# Map Alignment

The pyOpenMS map alignment algorithms transform different maps
([peak maps](https://pyopenms.readthedocs.io/en/latest/user_guide/glossary.html#term-peak-maps),
[feature maps](https://pyopenms.readthedocs.io/en/latest/user_guide/glossary.html#term-feature-maps))
to a common retention time axis. Because chromatographic columns are
less stable, retention times of identical compounds can vary across
runs. To correct for RT drift, map alignment attempts to find common
landmarks across runs and adjusts the RT of all features to minimize the
distance of landmarks across feature maps (runs).

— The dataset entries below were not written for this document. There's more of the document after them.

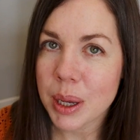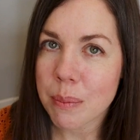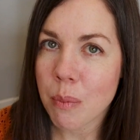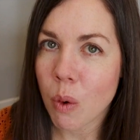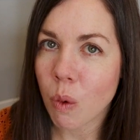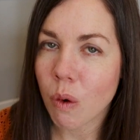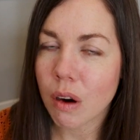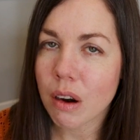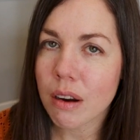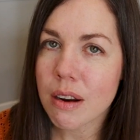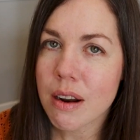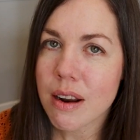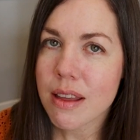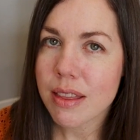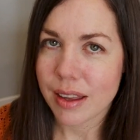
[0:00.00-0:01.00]
bit
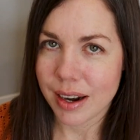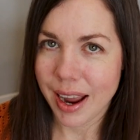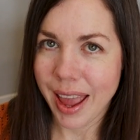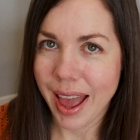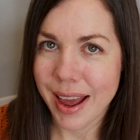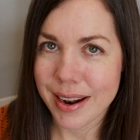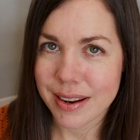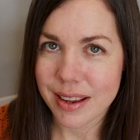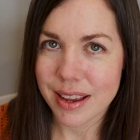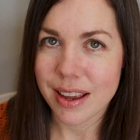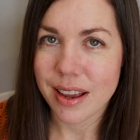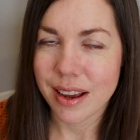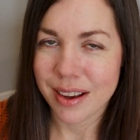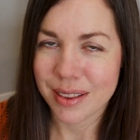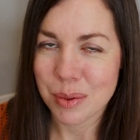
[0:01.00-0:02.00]
more than I had
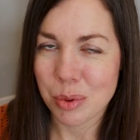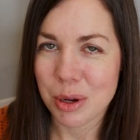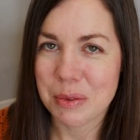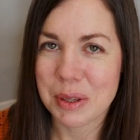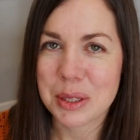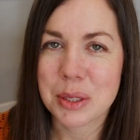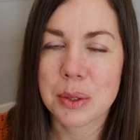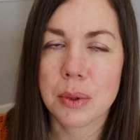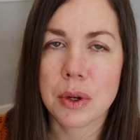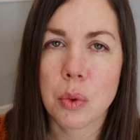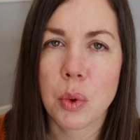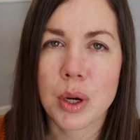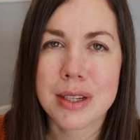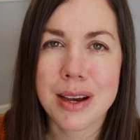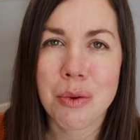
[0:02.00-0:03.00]
on the previous two, and
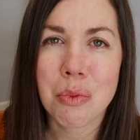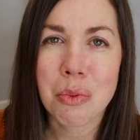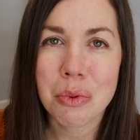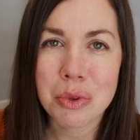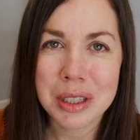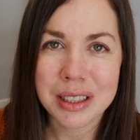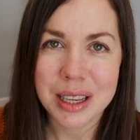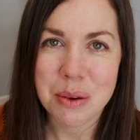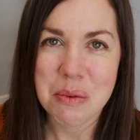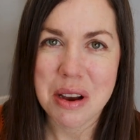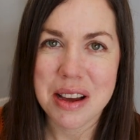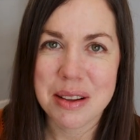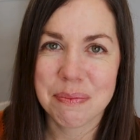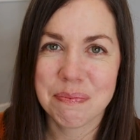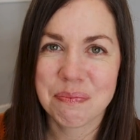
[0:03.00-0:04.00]
it worked out really
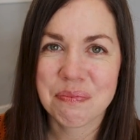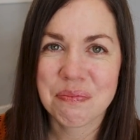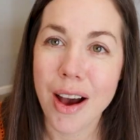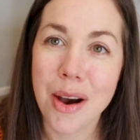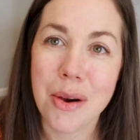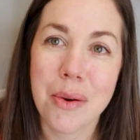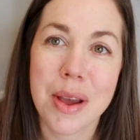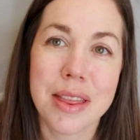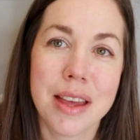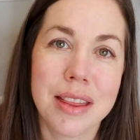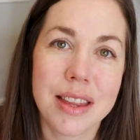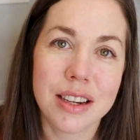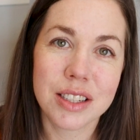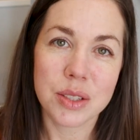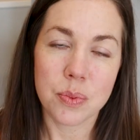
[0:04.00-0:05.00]
well. Oh, and
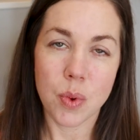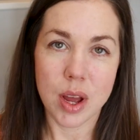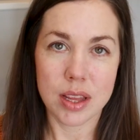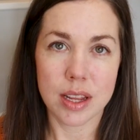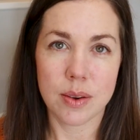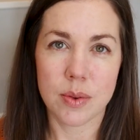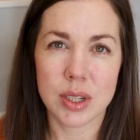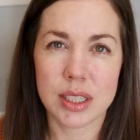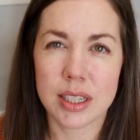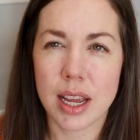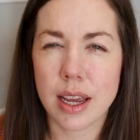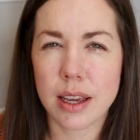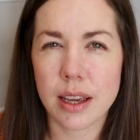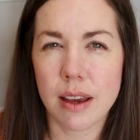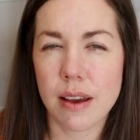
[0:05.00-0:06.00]
then there's one that was
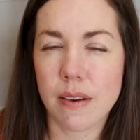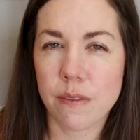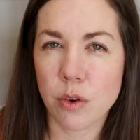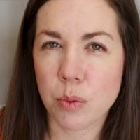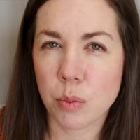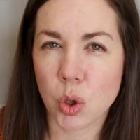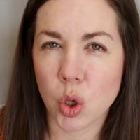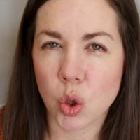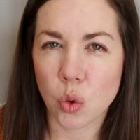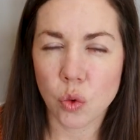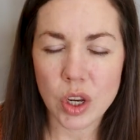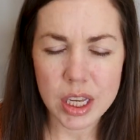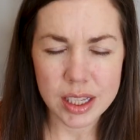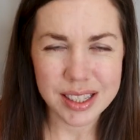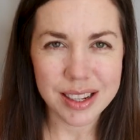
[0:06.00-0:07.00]
like from
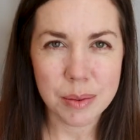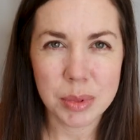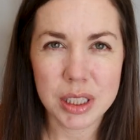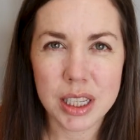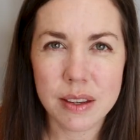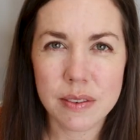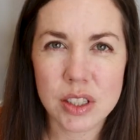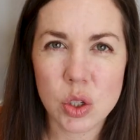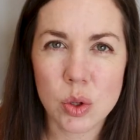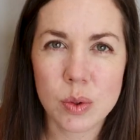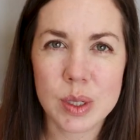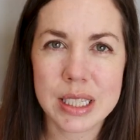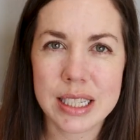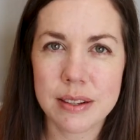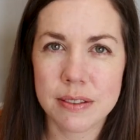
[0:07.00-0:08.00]
Greece, I believe. So it
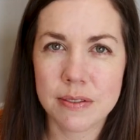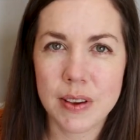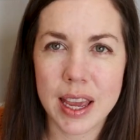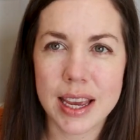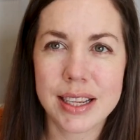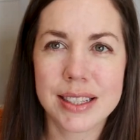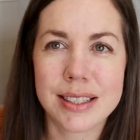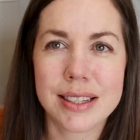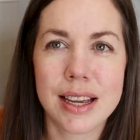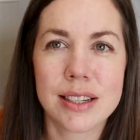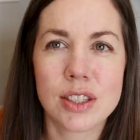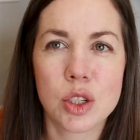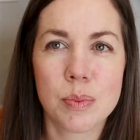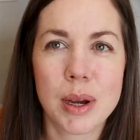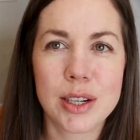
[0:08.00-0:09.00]
was the vase.
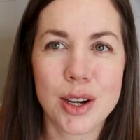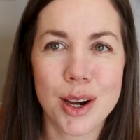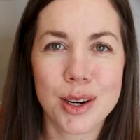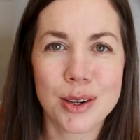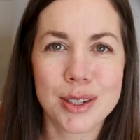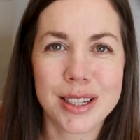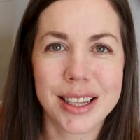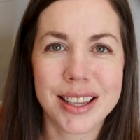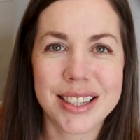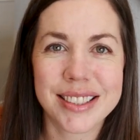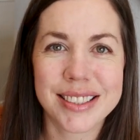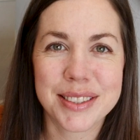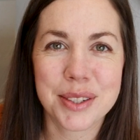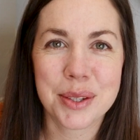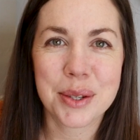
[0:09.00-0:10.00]
And so my daughter did
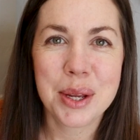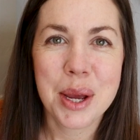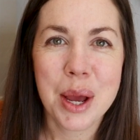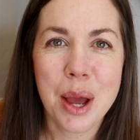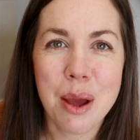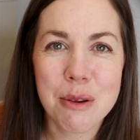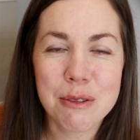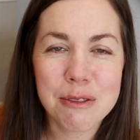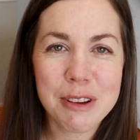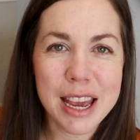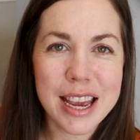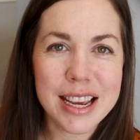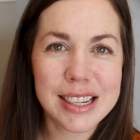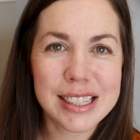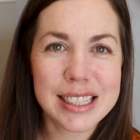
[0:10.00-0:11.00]
this little
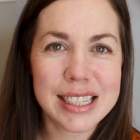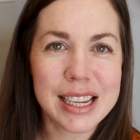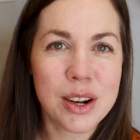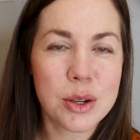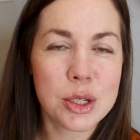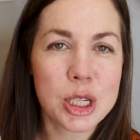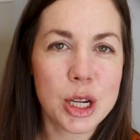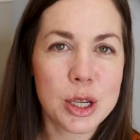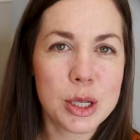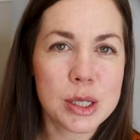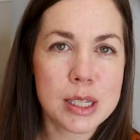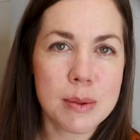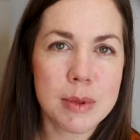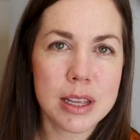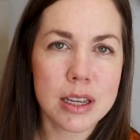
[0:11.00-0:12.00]
vase, and I'll show you
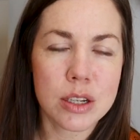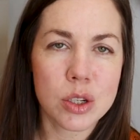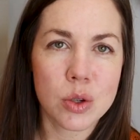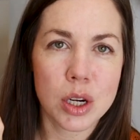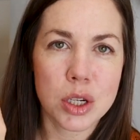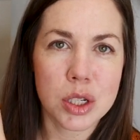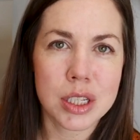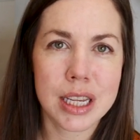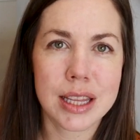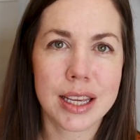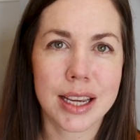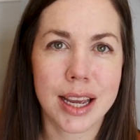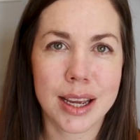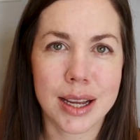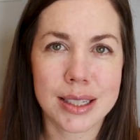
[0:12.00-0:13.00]
some of the instructions. I think I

![image](attachment:img/map_alignment_illustration.png)

Note: Creating a
[consensus map](https://pyopenms.readthedocs.io/en/latest/user_guide/glossary.html#term-consensus-map)
from the aligned maps is performed by a [feature linking algorithm (see
next chapter)](feature_linking.ipynb).

Different map alignment algorithms are available in pyOpenMS:

-   [MapAlignmentAlgorithmPoseClustering](https://pyopenms.readthedocs.io/en/latest/apidocs/_autosummary/pyopenms/pyopenms.MapAlignmentAlgorithmPoseClustering.html)
-   [MapAlignmentAlgorithmIdentification](https://pyopenms.readthedocs.io/en/latest/apidocs/_autosummary/pyopenms/pyopenms.MapAlignmentAlgorithmIdentification.html)
-   [MapAlignmentAlgorithmKD](https://pyopenms.readthedocs.io/en/latest/apidocs/_autosummary/pyopenms/pyopenms.MapAlignmentAlgorithmKD.html)

If you want to apply a custom RT mapping, you can use:

-   [MapAlignmentTransformer](https://pyopenms.readthedocs.io/en/latest/apidocs/_autosummary/pyopenms/pyopenms.MapAlignmentTransformer.html)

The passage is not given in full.